Georgian Soup with Rice
If you want something comforting, gently spiced, filling and a little bit exotic, then kharcho is just for you. This simple Georgian soup with hints of spice from the khmeli-suneli, sourness from the tklapi and freshness from the herbs will become your new lunchtime favourite.
A couple of points before starting:
Traditionally, kharcho is made from beef stock. Personally, I prefer to use lamb stock. When I buy a beautiful leg of lamb, I bone it for other dishes and am left with a great meaty bone in my freezer. Just perfect for kharcho. If I want a lighter version, I use chicken.

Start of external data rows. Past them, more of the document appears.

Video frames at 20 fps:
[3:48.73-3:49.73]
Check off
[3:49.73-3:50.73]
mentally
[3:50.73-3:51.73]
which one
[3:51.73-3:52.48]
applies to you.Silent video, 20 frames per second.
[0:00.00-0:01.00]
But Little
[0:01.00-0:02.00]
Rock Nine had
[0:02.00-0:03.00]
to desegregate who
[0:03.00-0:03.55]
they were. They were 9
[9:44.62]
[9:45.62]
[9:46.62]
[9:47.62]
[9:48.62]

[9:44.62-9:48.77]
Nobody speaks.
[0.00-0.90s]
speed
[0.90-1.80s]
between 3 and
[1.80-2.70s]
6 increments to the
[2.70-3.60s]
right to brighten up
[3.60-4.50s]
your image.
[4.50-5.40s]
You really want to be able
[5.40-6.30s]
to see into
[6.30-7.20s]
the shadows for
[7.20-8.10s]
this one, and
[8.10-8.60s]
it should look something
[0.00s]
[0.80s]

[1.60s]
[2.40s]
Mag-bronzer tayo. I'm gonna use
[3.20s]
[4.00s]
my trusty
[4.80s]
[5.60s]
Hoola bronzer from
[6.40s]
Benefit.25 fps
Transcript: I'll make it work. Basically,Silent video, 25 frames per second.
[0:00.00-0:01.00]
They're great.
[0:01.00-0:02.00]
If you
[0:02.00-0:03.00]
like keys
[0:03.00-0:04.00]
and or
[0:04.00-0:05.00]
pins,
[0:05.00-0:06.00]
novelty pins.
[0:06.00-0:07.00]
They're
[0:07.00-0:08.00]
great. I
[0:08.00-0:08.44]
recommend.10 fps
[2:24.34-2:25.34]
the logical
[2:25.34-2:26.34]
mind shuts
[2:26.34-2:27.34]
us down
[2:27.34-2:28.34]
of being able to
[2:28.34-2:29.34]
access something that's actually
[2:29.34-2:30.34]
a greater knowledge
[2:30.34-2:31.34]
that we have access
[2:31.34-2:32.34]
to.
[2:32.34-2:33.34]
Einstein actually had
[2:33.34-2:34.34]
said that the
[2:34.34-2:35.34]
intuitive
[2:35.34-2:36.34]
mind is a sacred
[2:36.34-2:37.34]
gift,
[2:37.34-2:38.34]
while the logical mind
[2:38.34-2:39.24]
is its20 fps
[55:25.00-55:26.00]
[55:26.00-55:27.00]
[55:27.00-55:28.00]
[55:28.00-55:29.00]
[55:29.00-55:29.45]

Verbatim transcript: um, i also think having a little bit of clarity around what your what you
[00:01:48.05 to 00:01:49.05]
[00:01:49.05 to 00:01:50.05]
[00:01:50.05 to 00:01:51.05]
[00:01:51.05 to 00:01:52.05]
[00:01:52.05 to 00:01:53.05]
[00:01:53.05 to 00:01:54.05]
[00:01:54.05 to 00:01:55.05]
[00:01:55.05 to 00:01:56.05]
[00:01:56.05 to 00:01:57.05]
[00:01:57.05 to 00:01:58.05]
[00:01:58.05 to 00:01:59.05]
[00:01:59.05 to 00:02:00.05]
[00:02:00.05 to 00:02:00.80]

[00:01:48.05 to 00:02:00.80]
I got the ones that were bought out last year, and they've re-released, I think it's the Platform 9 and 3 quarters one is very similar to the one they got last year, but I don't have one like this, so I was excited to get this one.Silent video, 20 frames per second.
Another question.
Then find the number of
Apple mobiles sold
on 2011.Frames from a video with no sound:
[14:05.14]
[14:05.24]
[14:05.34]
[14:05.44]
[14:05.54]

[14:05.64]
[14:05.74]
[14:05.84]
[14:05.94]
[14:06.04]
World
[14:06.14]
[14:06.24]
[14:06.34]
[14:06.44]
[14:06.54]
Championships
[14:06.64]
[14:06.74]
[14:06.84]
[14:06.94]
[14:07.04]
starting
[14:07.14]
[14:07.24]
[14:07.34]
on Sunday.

The second point is about tklapi – a traditional Georgian ingredient which adds a pleasant sour taste. It is made of sour plums pureed and dried in sheets. It is sometimes replaced with a little bit of lemon juice, but a more suitable ingredient is the widely available tamarind paste, which tastes very similar to tklapi.
Please don’t forget to check out my post on khmeli-suneli which we are going to use again for this recipe and for many others later on. It is worth making a small batch if you want to explore Georgian cuisine more.
Lamb bone with some meat left on it or 2 chicken legs
4 medium onions
4 ripe tomatoes or 1 x 400g tin of chopped tomatoes
80-100g basmati rice (depending on how thick your want your soup)
50g tklapi or tamarind puree, or use the juice of 1 lemon
5 garlic cloves
1 small bunch each parsley and coriander
1 tsp khmeli-suneli
Salt and freshly ground black pepper
1.Make your stock. Use a piece of beef with a bone in, a lamb bone with some meat left on it or a couple of chicken legs. Add 2 litres of cold water, flavour it with some bay leaves, a whole peeled onion, a carrot and some black peppercorns and cook until the meat is very soft. When ready, take the meat out, shred it and sieve the stock (not necessary, but I always do it to make a clearer soup and to get rid of all the vegetables and pepper. You can do this a day before making the kharcho.
2. Before starting on your soup, soak your rice in water for 1 hour. Finely chop the onions and soften them in a big saucepan with 2 tbsp of sunflower oil until golden. Add a good splash of water to the saucepan and cook the onions another 15 min.
If you can get hold of very ripe tomatoes, pour boiling water over them, take off the skins and chop finely. Otherwise, you can use a tin of chopped tomatoes. Add the tomatoes to the saucepan and cook for another 10 min.
4. Add 1.5 litres of your stock to the saucepan, bring to the boil, cook for about 10 min and add the rice. Gently boil the soup until the rice is cooked.
5. While the rice is cooking, finely chop the garlic and herbs. When the rice is ready, add the tamarind and the shredded meat to the soup, mix it well, add the garlic, herbs and khmeli-suneli. Cook for about 5 minutes, add salt and freshly ground black pepper to taste, take off the heat, cover with a lid and leave for 5 min to develop more flavour.
6. Enjoy with some extra herbs, flat bread and hot chilli paste if you prefer it spicy!